И верно, в этот вечер, подавляя уныние и усталость, он написал стихотворение «Кузнец» — самое горькое стихотворение той поры. Оно было, вероятно, самым неесенинским из всего им написанного, как будто его рукой водил Филипп Шкулёв или Леонтий Котомка: их талантом управляла гражданская позиция. Он взыскательно и пристрастно перечёл только что написанные стихи и покачал головой: «Нет, это не Есенин».
Исправив и несколько раз переписав, Есенин сунул стихи в ящик стола, вздохнул, разогнул спину. Нужно было приготовить себя к бессоннице, к невесёлым раздумьям, но — странное дело! — стало как будто полегче, словно выпил целительного лекарства, утоляющего страдания. Разделся, лёг в кровать и провалился в глухой сон.
Утром, придя в корректорскую, Есенин отозвал Воскресенского в сторону и несмело, словно извиняясь за явное несовершенство сочинения, положил перед ним листок с колонкой аккуратных ровных строчек. Корректор пробежал глазами написанное, потом удивлённо блеснул очками на поэта.
— Это что-то новое в вашем творчестве. — Прочитал ещё раз, более строго и внимательно. — Молодец, Сергей Александрович! Я, с вашего разрешения, отправлю это в газету «Путь правды». Сам. Не возражаете?
— Пожалуйста, — пожал плечами Есенин, небрежностью ответа прикрывая своё волнение и робость. — Думаете, напечатают?

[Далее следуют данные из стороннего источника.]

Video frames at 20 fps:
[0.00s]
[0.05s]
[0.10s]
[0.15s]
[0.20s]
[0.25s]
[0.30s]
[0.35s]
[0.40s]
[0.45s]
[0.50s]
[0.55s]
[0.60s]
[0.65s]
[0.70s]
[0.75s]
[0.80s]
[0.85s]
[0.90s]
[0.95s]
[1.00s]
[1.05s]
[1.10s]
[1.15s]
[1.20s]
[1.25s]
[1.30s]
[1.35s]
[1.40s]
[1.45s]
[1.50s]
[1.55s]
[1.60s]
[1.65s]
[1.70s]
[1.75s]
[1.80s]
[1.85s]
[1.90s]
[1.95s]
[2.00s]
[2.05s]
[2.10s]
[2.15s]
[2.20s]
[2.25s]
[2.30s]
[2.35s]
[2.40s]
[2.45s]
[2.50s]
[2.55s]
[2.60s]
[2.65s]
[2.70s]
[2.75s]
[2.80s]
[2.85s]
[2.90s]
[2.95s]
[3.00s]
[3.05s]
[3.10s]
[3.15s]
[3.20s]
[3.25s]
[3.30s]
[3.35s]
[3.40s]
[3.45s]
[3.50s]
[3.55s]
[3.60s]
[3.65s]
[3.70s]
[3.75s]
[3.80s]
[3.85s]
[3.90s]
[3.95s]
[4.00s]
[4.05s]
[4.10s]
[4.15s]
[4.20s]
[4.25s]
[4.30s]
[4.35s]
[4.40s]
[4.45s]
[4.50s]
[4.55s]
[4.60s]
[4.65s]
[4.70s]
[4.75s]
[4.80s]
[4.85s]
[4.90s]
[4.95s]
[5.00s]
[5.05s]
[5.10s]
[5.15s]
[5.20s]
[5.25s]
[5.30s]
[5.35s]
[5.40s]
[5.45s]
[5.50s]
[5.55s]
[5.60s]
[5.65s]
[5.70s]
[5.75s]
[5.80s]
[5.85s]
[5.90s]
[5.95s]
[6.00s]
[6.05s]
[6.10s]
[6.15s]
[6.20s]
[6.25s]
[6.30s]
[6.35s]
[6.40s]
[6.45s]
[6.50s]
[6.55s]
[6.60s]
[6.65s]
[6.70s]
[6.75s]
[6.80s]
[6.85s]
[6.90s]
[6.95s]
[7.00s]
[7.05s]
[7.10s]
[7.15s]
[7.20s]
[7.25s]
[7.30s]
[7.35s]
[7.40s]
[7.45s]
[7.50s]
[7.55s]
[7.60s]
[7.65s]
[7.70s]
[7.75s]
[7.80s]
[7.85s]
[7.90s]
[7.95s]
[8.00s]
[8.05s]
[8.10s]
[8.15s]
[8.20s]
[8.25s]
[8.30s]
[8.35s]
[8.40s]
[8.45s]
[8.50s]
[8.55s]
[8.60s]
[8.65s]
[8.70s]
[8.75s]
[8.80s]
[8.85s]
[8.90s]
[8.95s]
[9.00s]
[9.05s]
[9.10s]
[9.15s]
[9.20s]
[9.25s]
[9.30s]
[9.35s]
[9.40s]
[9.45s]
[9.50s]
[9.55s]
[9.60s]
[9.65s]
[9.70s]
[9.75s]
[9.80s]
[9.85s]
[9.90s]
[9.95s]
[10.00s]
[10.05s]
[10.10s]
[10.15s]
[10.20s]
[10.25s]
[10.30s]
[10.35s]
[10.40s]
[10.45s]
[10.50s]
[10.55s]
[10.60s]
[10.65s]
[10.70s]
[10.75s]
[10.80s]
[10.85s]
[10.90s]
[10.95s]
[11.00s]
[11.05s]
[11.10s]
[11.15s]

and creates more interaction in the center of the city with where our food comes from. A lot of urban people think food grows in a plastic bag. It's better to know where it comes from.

— Непременно. Как же иначе...
Есенин смотрел на него, на широкие плечи, на чистый, испещрённый ломаными морщинами умный лоб, на медлительные движения, на ладную его стать, и благодарил судьбу за то, что она свела его с этим человеком.
— Вы чем-то обеспокоены, Сергей Александрович? И лицо как будто не ваше, помятое. Бессонница?

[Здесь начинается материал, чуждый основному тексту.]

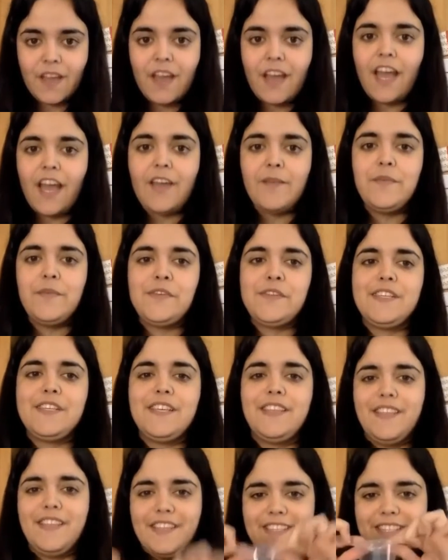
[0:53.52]
I'm
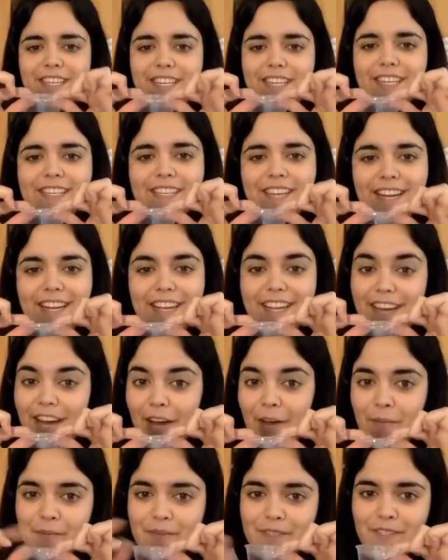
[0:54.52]
using these teeny tiny
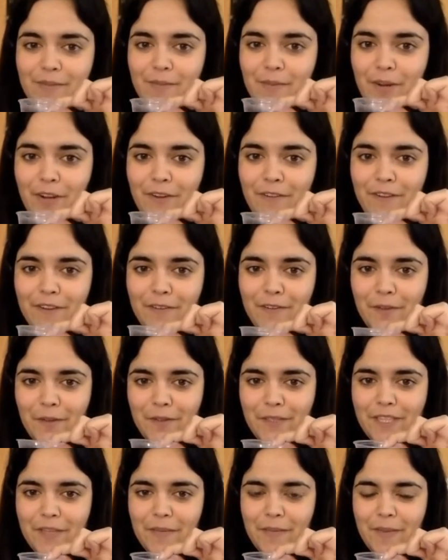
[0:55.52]
cups. They're perfect for
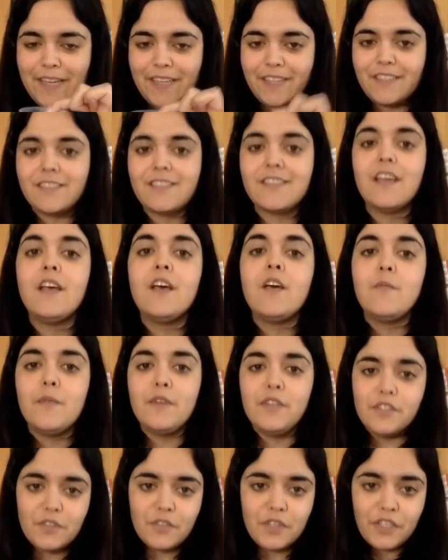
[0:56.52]
holding the paints,
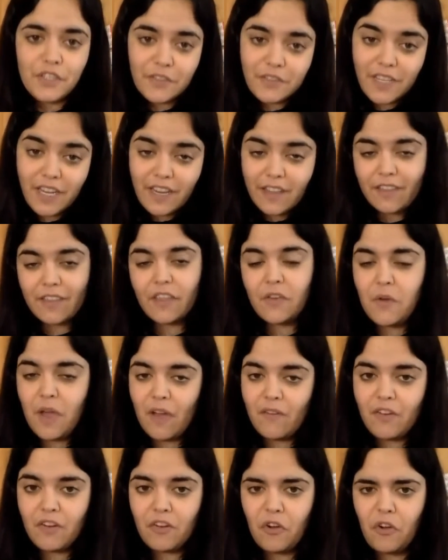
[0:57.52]
but you can use anything you
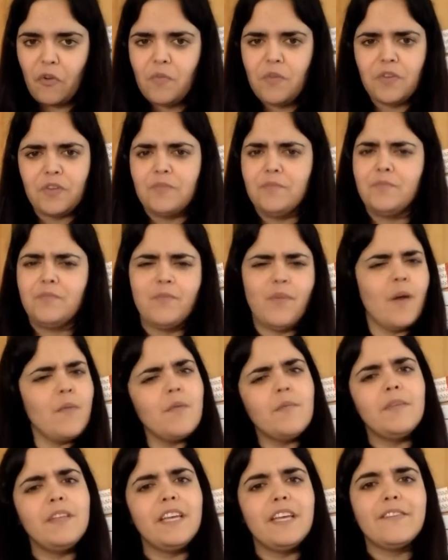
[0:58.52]
have at home. You
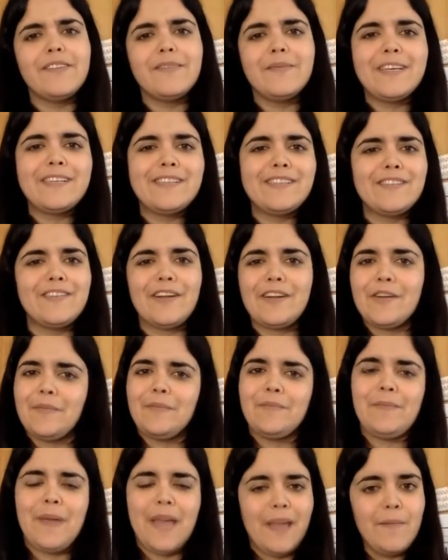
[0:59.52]
probably even mix it on a
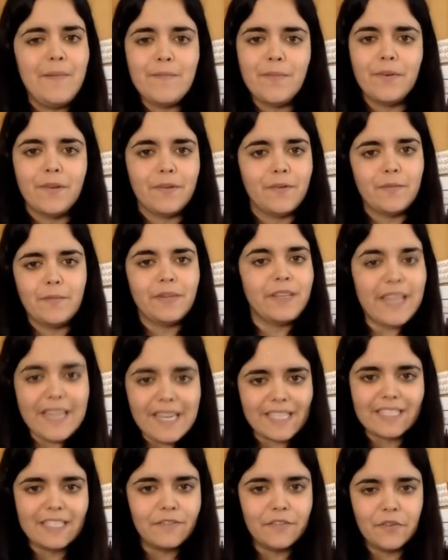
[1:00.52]
paper
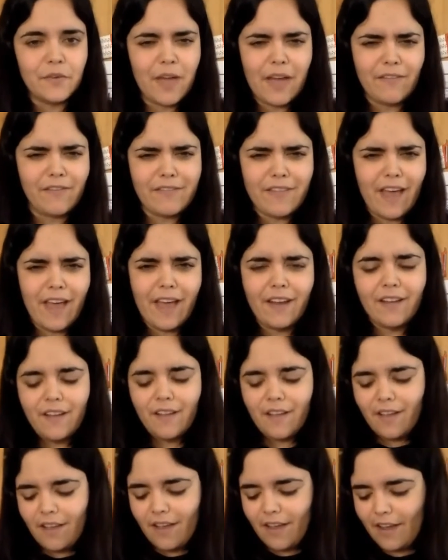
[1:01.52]
plate if you have that.
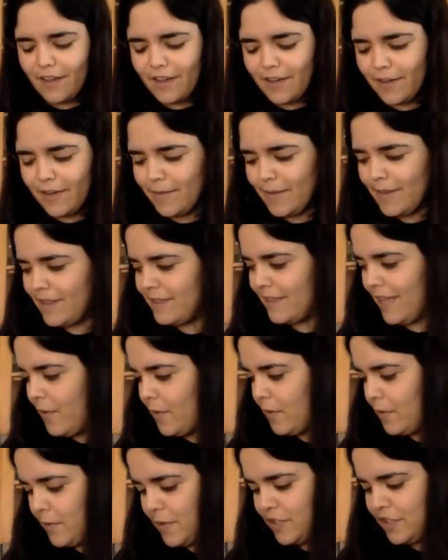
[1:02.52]
I think that
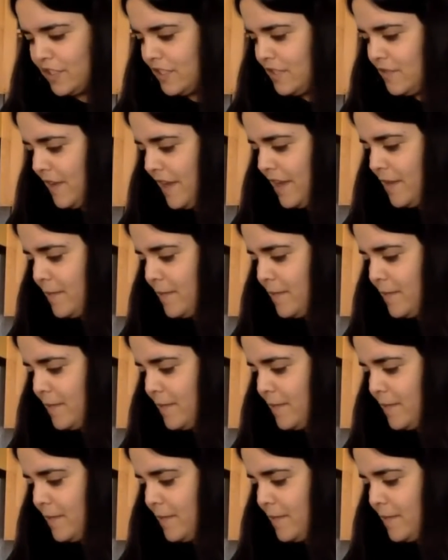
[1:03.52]
would work just fine,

— Гриша Панфилов умер, — тихо сказал Есенин. — Я о нём вам рассказывал. Умница парень был. Чистая душа. И друг настоящий.
— Помню. — Корректор опустил голову. — Сочувственные слова тут не помогут и не вернут его к жизни. Удар для вас, конечно, сильный и неожиданный. Понимаю. Горе, душевная боль.

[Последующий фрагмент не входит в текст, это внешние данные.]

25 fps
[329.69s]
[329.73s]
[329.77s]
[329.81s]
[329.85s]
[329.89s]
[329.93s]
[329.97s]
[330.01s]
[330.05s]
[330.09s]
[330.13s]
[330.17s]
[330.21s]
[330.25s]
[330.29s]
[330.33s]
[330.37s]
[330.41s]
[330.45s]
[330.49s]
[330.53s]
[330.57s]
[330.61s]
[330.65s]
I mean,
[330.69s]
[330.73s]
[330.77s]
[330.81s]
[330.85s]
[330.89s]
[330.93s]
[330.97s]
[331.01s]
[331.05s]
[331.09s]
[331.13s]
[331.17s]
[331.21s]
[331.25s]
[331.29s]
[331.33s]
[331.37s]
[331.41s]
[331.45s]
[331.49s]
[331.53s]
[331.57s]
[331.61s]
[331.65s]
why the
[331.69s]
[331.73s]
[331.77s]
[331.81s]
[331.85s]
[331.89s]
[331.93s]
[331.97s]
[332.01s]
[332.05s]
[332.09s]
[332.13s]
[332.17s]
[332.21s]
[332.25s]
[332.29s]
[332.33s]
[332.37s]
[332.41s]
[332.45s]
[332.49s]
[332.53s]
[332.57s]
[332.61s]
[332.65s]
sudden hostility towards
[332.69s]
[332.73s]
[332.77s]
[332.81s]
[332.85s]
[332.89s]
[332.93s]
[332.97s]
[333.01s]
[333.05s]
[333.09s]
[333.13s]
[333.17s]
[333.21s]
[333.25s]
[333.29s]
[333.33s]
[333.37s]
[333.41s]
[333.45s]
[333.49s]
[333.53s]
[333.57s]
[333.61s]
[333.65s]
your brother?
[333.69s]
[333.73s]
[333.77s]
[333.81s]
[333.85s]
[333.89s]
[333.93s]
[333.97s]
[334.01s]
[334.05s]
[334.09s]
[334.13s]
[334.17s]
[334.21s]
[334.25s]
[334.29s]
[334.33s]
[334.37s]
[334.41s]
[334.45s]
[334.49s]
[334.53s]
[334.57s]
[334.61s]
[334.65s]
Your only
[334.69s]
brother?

Есенин не отходил, мялся в нерешительности, и Воскресенский встревоженно спросил:
— Что ещё случилось у вас?
— Больше ничего. — Но тут же добавил: — Хочу сделать сегодня предложение Анне.
— Пора. Все ждут, когда это произойдёт, и гадают, произойдёт ли. Желаю успеха.
Владимир Евгеньевич отошёл к своему столу: принесли гранки свежей корректуры.
После работы Есенин, как и каждый вечер, подождал, когда Анна соберётся. Они вышли на Садовую и направились в сторону Крымского моста. Мимо проносились санки, из-под конских копыт летели комья снега, из ноздрей распалённых лошадей вырывался пар. Тащились обозы с дровами, с зерном в мешках, с сеном. Слева, за Воробьёвыми горами, багровым полотнищем качался закат, деревья черно, путанно пластались на вечернем огне, кружились беспорядочные, ералашные стаи ворон. Траурное пламя заката, чернопёрые птицы, подобные взмётанным бурей осенним листьям, вызывали затягивающую тоску.
Есенин на ходу сказал спокойно, без всякой выспренности:
— Анна, ты согласишься стать моей женой?
Она остановилась, внимательно, пытливо всматриваясь в его лицо:
— Согласна, Серёжа. Только я не слышу радости в твоём голосе.
Она долго ждала этого предложения, но не предполагала, что в устах поэта оно прозвучит так буднично и скупо.
— Праздника нет, Серёжа.
Он промолчал, угрюмо шагая сбоку, глядя на пламенеющий закат.
— Ты всё взвесил, в будущее заглянул? Поженимся навек, или это у тебя от временных неудач? От одиночества, чтобы кто-то был рядом?